--- Material provided ---
#####

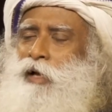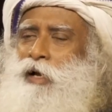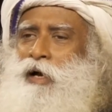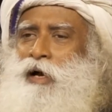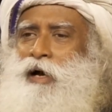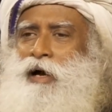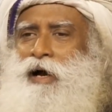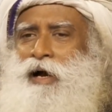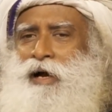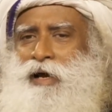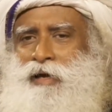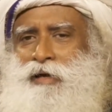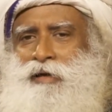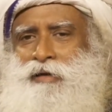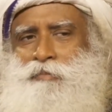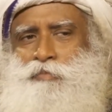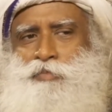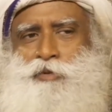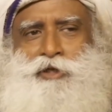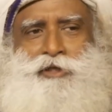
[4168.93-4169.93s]

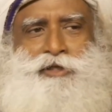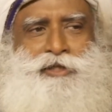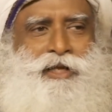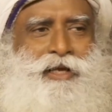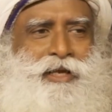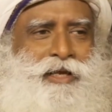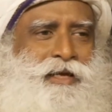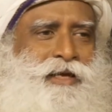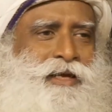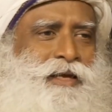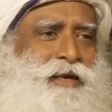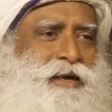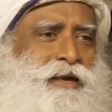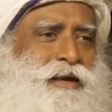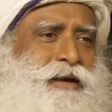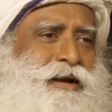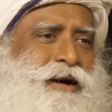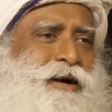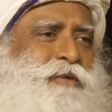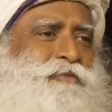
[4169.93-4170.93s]
I personally
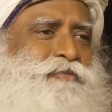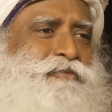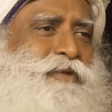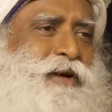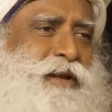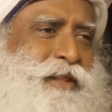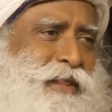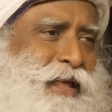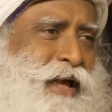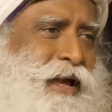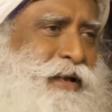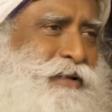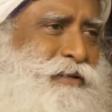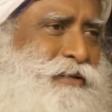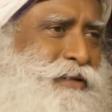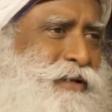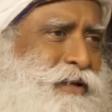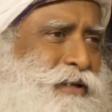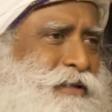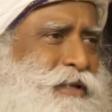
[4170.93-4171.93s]
am for
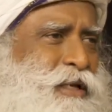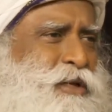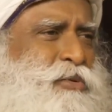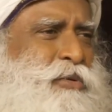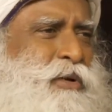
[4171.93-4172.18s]
that you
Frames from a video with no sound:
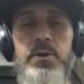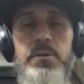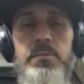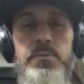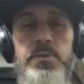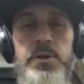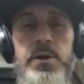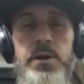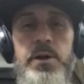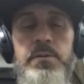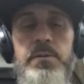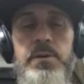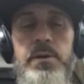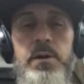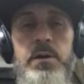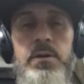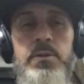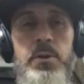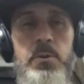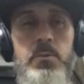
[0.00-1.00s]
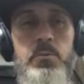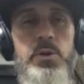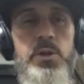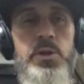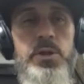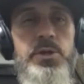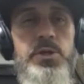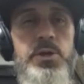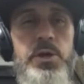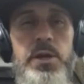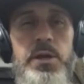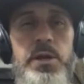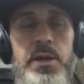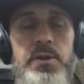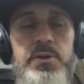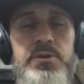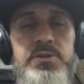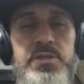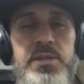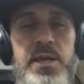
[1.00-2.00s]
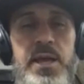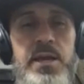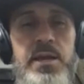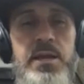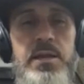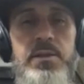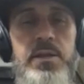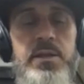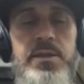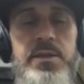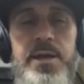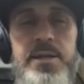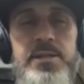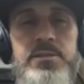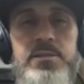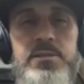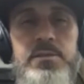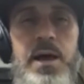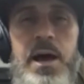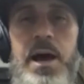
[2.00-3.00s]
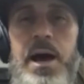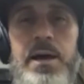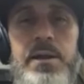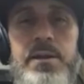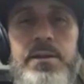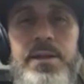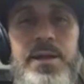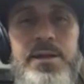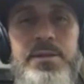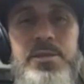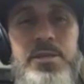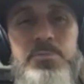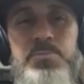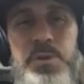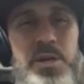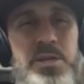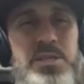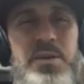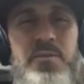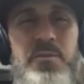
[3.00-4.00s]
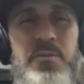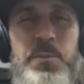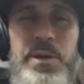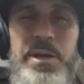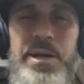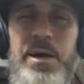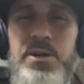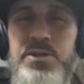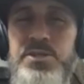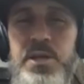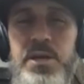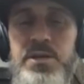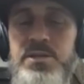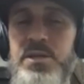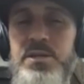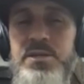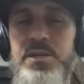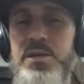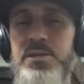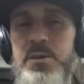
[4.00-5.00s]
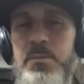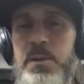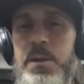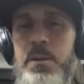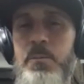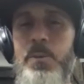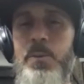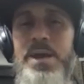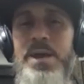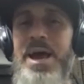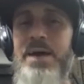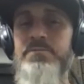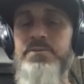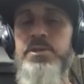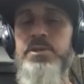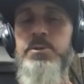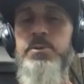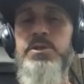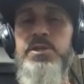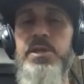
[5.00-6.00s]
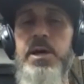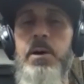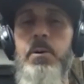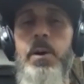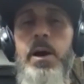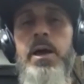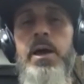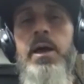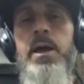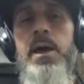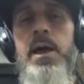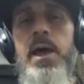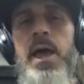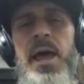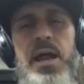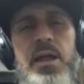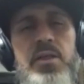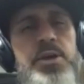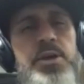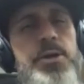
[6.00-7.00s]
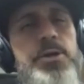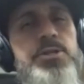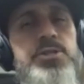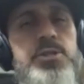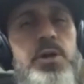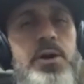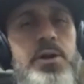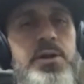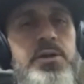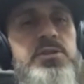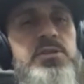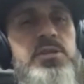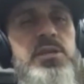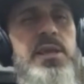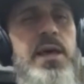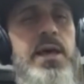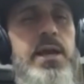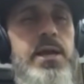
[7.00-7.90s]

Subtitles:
They're really good at understanding that that's not, that just because everybody else does it doesn't mean we have to do it that way. And I think you're starting to see that in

#####

--- Goal of the exercise ---
Every line from the one with "Frames from a" through the last line of the listing above must be written out exactly, and no picture may appear.

--- Solution for this exercise ---
Frames from a video with no sound:
[0.00-1.00s]
[1.00-2.00s]
[2.00-3.00s]
[3.00-4.00s]
[4.00-5.00s]
[5.00-6.00s]
[6.00-7.00s]
[7.00-7.90s]

Subtitles:
They're really good at understanding that that's not, that just because everybody else does it doesn't mean we have to do it that way. And I think you're starting to see that in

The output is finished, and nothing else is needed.